→ Exercise: Every line of the entries below from the one containing "[00:00:02.40]" to the one containing "[00:00:04.52]", both ends included, must be written out exactly. No other line belongs in the answer.

→ Input data:
○ ○ ○ ○ ○

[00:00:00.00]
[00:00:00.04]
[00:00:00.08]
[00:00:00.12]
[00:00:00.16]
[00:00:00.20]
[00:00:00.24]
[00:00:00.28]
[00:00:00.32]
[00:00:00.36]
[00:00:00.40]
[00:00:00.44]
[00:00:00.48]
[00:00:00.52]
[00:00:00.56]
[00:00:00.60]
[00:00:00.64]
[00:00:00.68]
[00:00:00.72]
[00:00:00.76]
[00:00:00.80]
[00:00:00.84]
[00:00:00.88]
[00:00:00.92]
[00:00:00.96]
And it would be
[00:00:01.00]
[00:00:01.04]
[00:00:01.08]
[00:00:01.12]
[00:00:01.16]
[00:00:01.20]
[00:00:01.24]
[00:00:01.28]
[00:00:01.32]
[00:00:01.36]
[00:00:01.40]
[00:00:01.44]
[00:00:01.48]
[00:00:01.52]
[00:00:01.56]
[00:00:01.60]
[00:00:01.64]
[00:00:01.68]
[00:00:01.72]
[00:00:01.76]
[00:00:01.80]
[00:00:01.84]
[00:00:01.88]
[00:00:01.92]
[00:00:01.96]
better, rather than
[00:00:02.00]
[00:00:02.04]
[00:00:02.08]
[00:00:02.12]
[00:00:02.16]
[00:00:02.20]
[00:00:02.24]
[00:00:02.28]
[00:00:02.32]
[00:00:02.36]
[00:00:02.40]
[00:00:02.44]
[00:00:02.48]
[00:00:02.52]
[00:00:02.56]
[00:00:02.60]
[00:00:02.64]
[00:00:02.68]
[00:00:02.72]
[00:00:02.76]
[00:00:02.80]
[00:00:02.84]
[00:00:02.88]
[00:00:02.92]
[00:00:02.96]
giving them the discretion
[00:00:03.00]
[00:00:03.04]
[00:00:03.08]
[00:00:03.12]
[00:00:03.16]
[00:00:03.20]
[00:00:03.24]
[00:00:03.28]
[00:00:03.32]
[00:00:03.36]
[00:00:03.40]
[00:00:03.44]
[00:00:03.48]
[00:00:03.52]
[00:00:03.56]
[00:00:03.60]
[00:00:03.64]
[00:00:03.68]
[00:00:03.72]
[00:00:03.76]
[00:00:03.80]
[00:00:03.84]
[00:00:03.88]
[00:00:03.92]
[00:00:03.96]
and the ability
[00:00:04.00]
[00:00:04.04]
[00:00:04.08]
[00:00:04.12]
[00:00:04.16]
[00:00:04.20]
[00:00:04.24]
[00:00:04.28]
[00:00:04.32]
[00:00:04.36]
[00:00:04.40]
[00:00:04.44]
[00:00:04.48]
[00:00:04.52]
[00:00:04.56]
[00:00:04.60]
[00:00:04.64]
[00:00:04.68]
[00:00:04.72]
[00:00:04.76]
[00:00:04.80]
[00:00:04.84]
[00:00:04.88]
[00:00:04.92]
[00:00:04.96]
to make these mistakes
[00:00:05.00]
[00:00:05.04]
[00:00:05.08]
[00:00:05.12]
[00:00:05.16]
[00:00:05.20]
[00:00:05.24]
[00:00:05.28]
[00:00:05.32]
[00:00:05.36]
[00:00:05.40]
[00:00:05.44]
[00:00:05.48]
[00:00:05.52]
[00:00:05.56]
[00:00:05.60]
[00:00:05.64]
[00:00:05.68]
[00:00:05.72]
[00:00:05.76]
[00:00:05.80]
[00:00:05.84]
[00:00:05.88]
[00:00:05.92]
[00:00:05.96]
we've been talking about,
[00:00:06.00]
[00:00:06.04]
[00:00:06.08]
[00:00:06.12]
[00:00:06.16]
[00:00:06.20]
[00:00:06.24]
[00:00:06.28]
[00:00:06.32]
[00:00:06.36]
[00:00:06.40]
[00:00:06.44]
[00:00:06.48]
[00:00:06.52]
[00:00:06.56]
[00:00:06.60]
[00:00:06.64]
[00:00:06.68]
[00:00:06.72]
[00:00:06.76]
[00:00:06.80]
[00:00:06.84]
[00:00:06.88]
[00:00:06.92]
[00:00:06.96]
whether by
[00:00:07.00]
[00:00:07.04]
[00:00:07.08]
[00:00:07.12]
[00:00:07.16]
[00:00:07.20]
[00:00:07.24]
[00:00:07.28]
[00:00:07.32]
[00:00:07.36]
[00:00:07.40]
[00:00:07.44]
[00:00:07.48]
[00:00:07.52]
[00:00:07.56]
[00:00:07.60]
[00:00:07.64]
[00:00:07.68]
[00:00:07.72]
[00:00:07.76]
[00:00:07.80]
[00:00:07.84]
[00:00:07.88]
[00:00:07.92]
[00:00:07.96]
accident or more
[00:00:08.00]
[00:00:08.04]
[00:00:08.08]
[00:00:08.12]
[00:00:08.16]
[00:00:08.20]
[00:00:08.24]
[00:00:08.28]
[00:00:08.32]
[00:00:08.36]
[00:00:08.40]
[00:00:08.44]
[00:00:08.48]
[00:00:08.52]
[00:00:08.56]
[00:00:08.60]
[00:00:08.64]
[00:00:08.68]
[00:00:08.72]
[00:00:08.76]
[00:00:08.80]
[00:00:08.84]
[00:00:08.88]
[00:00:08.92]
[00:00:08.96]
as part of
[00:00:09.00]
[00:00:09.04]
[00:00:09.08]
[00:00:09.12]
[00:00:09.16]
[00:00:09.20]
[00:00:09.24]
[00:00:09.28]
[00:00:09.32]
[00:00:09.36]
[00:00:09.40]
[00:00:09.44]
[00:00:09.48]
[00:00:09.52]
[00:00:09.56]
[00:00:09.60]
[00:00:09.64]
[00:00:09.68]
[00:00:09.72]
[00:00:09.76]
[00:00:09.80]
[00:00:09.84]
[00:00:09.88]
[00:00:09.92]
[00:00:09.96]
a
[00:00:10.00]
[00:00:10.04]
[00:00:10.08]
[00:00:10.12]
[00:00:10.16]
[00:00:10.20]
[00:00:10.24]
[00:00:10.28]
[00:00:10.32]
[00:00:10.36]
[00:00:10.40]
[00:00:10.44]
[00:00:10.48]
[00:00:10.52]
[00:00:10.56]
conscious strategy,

○ ○ ○ ○ ○

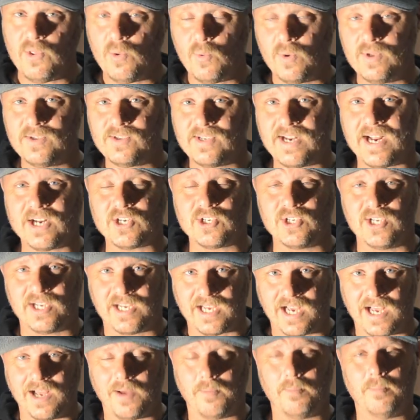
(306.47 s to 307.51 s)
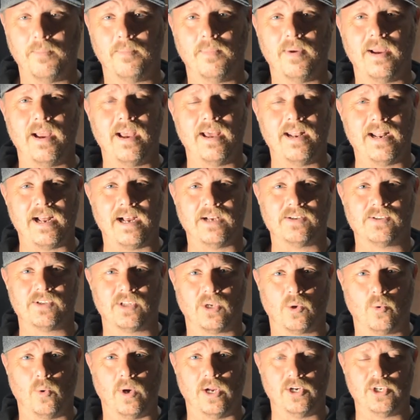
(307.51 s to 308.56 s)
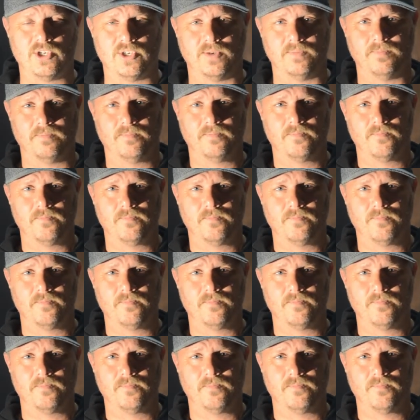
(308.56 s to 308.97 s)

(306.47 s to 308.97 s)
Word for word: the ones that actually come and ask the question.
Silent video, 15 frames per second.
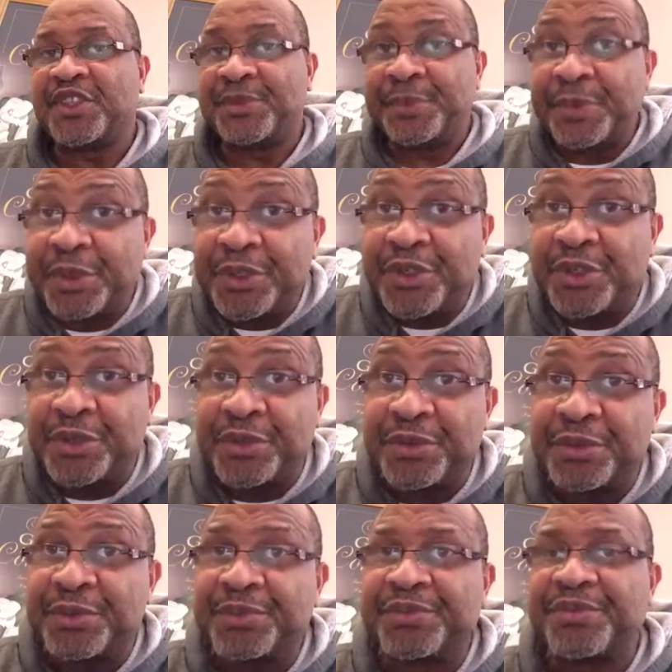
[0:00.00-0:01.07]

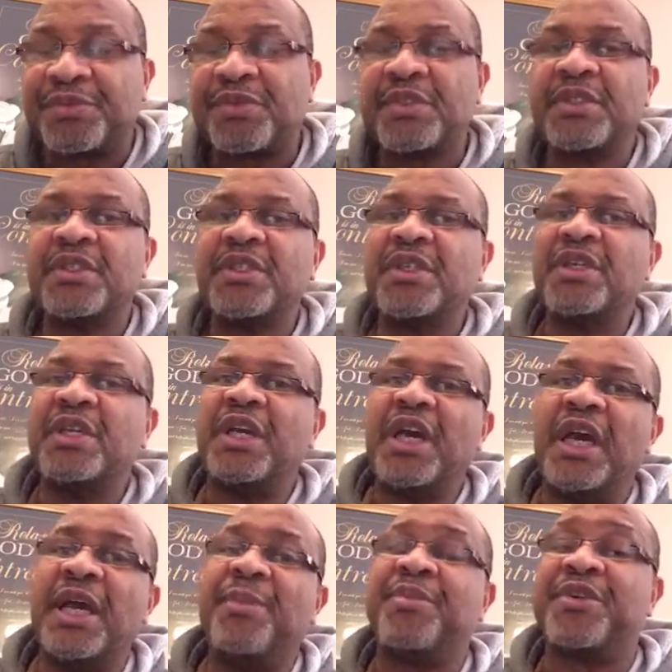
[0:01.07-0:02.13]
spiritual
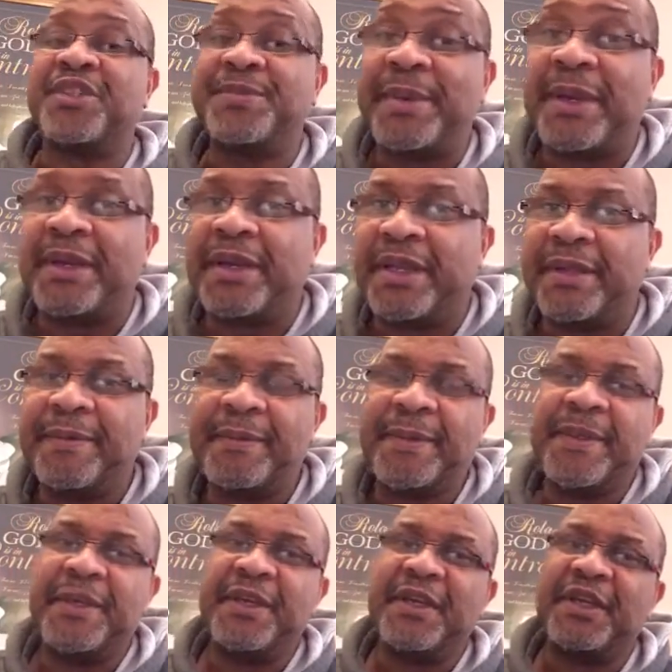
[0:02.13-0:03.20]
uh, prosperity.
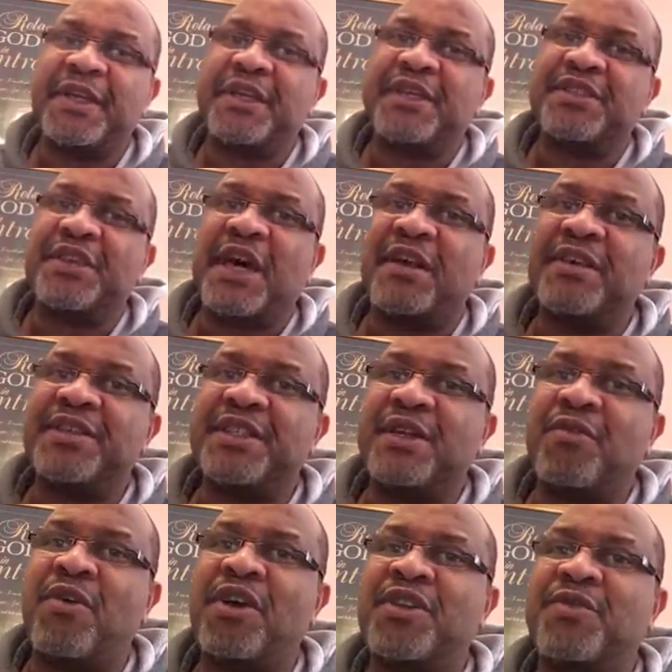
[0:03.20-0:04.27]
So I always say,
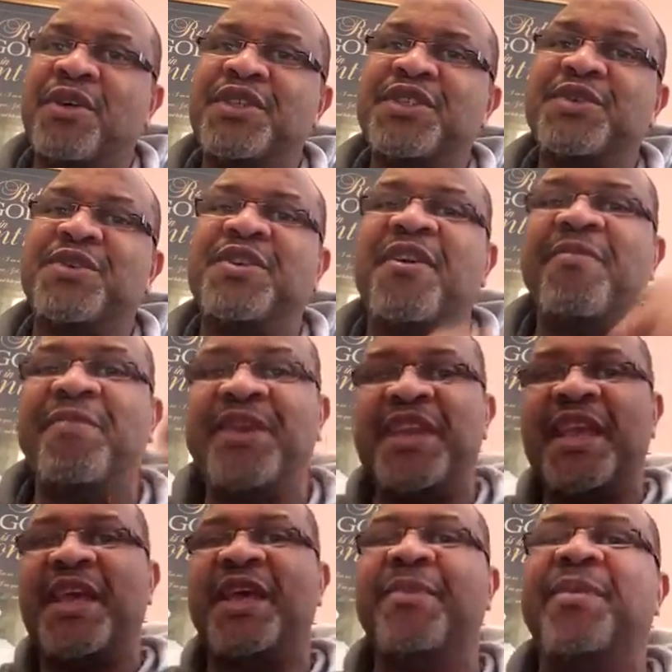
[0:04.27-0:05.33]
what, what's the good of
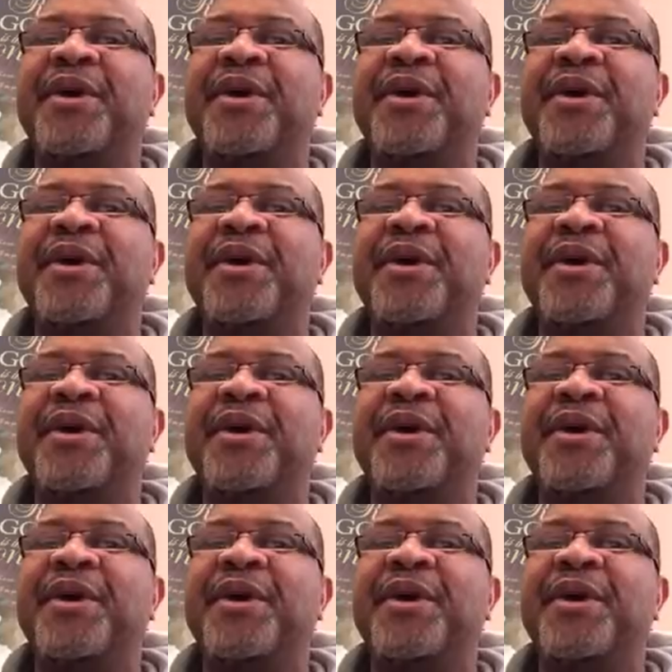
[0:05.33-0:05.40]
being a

○ ○ ○ ○ ○

→ Answer space:
[00:00:02.40]
[00:00:02.44]
[00:00:02.48]
[00:00:02.52]
[00:00:02.56]
[00:00:02.60]
[00:00:02.64]
[00:00:02.68]
[00:00:02.72]
[00:00:02.76]
[00:00:02.80]
[00:00:02.84]
[00:00:02.88]
[00:00:02.92]
[00:00:02.96]
giving them the discretion
[00:00:03.00]
[00:00:03.04]
[00:00:03.08]
[00:00:03.12]
[00:00:03.16]
[00:00:03.20]
[00:00:03.24]
[00:00:03.28]
[00:00:03.32]
[00:00:03.36]
[00:00:03.40]
[00:00:03.44]
[00:00:03.48]
[00:00:03.52]
[00:00:03.56]
[00:00:03.60]
[00:00:03.64]
[00:00:03.68]
[00:00:03.72]
[00:00:03.76]
[00:00:03.80]
[00:00:03.84]
[00:00:03.88]
[00:00:03.92]
[00:00:03.96]
and the ability
[00:00:04.00]
[00:00:04.04]
[00:00:04.08]
[00:00:04.12]
[00:00:04.16]
[00:00:04.20]
[00:00:04.24]
[00:00:04.28]
[00:00:04.32]
[00:00:04.36]
[00:00:04.40]
[00:00:04.44]
[00:00:04.48]
[00:00:04.52]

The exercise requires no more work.